“Nam was hell….Prison unbearable….But coming home
Entire Story in Fewer Words than are in this Sentence:
The bigger the teeth, the mightier the cock.
Things are off to a flying start as the first image we see is a man getting dressed. Quick cut to another man zipping his trousers. Before you know it, we’re staring right at Gary Busey’s chest; not very hairy, but pretty well-oiled for a man about to leave prison. Busey is Buck Matthews, which might as well be Throbby McTool for all the subtlety it possesses. His main enemy in the film is a brutal biker who resembles Mr. Clean, although rather than being completely bald, he maintains a coonskin cap type thing on the back 1/3 of his skull. Whatever it is, it’s extremely unflattering. And gay. The biker has a Bennett-style moustache as well, and is constantly screaming to go “one-on-one” with Buck. And did I mention that Clean’s gang dress in green pantsuits and wear chain-mail vests? Well, at least that dude who looked like John Matusak did. But Clean is a sensitive sort, especially when he gently weeps at the scene of his friend’s gruesome death. Clean also presides over a massive compound where, in longshot, we can see numerous bikers showering together. As for Buck, he’s bitch-slapped by a sheriff (and likes it), and in an 80s Action classic, takes a stick of dynamite, smears it with Vaseline, and shoves it up the ass of a biker punk in order to get information. Clean and Buck, needless to say, meet in a climactic battle, and their grunts and groans prove both deafening and cock-stiffingly good.
I sure as shit didn’t expect this – 31 sons-a-bitches take a dirt nap during the course of this low-budget effort. Busey kills most of them himself, but Yaphet Kotto is also on hand to dispatch with a few bastards as well. And did I mention that the final battle resembled Normandy in its madness and destruction?
How bad is it really?
The plot is standard Death Wish junk: a man is released from prison, which angers a local biker gang, who then rape a nurse, kill his wife, kidnap his daughter, and die in the desert like dogs. Only instead of Bronson’s wooden Indian approach, we get Gary Busey’s coked-up, surfer dude look. But I’m getting ahead of myself – this film actually begins with the Survivor tune already made famous by Rocky III! Imagine the arrogance! Busey’s wife is killed when the bikers crash through the windows and ride through the living room, overturning couches and – the animals – throwing salsa on the walls. They’re pissed, of course, because Busey stepped in to prevent a rape. Such things will not stand! To make matters worse, after Buck’s wife is dead and buried, she is dug up – casket and all – dragged behind a motorcycle, and deposited in Buck’s driveway. And things get truly silly when Buck lassoes a biker while standing in the back of a speeding truck! The guy he nabs is the same one he later ass-fucks with dynamite. Still, I’m not sure the movie needed Kotto in a WWI-era bi-plane, scarf and all, dropping grenades on the biker hideaway while James Brown screeched on the soundtrack. Perhaps it did.
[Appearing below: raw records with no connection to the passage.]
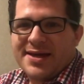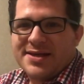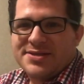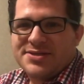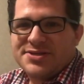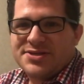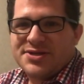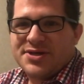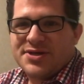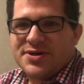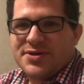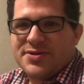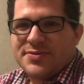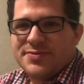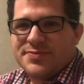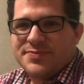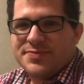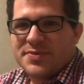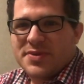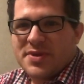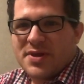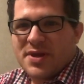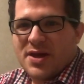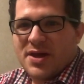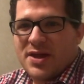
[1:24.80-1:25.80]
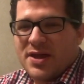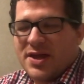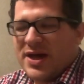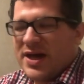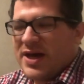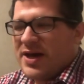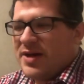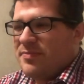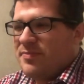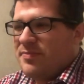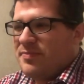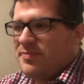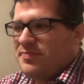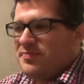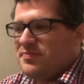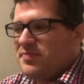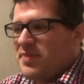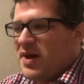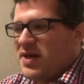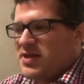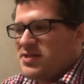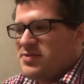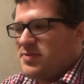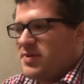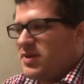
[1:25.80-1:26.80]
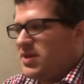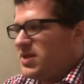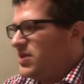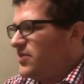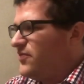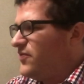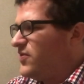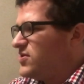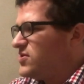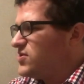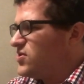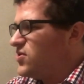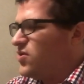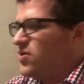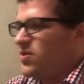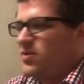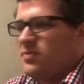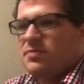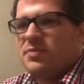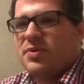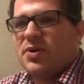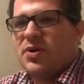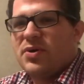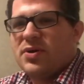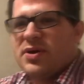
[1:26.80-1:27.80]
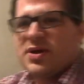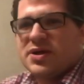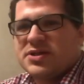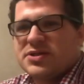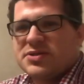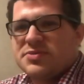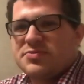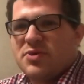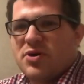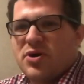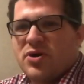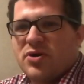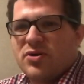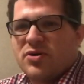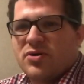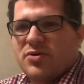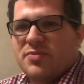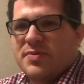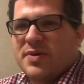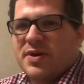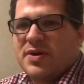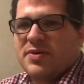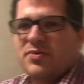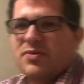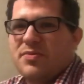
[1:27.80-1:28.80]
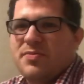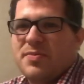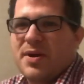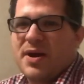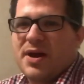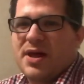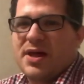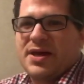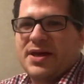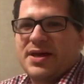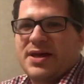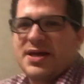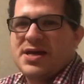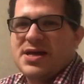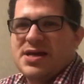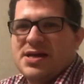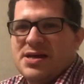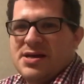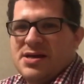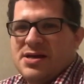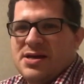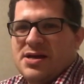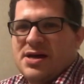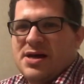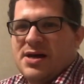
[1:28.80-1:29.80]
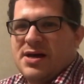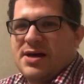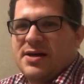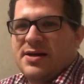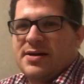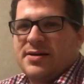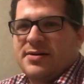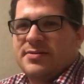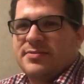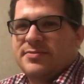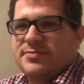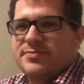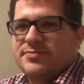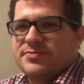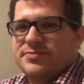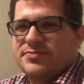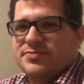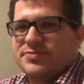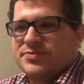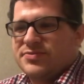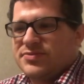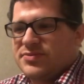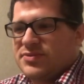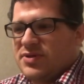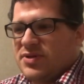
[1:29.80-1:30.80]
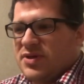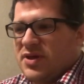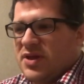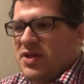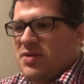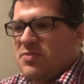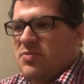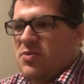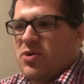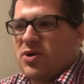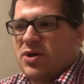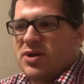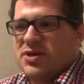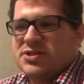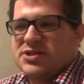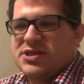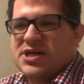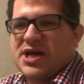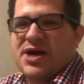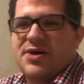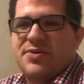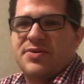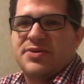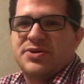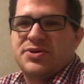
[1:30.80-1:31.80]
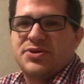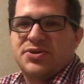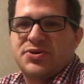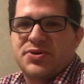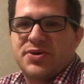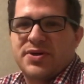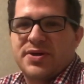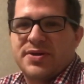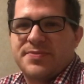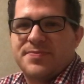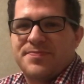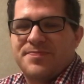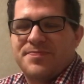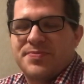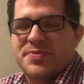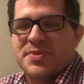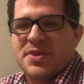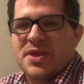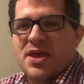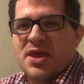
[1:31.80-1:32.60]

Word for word: And so, uh, possibility of us going bowling tomorrow, but we'll probably um, in the morning see how we're doing.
Only Kotto’s, “I love it! I fucking love it,” after bombing the shit out of the biker drug labs and shower facilities. Pretty dull.
Stupid Political Content:
Typically for the Reagan era, this is a paranoid fantasy about the breakdown of law and order and the rise of hyper-masculine vigilantes to scrape the scum off the streets. In other words, because the government will always fail you, it’s best to load up and lay waste to those who threaten hearth and home. As always, citizens have been weakened by years of Great Society liberalism, so they naively trust crooked sheriffs and swishy social workers. There you go again. Leave it instead to hardened ex-cons who love Jesus, fuck their wives, and have a hard-on for Old Glory. It also helps if the bad guys are drug dealers, so you can see what assorted non-whites are doing to our babies! Buck is also a Vietnam vet, and like Rambo, he just wants to live peacefully, only the Mondale-loving Commies won’t leave him be! Because these un-American assholes instinctively hate those who fought and bled for Uncle Sam, they must be slaughtered and sent to the devil. As a way to drive the point home, the bikers go out of their way to smash Buck’s case containing war medals; that is before they go crazy with the salsa. Buck also gives a passionate pro-vengeance speech in a bingo hall, although its Christ-like message of murder en masse is foolishly ignored.
Busey gets clever and stretches a wire across a darkened street, just as bikers are riding by. Gloriously, one of the dirtbags is decapitated. The helmet containing the head flies through the air, while the mannequin-like body rides on. Buck also kills four bikers with a booby-trapped love doll. Clever man, that Buck.
What You Learned:
When the gays come for your children, they’ll be riding Harleys. And when you lose a loved one, murdering a small town will bring closure.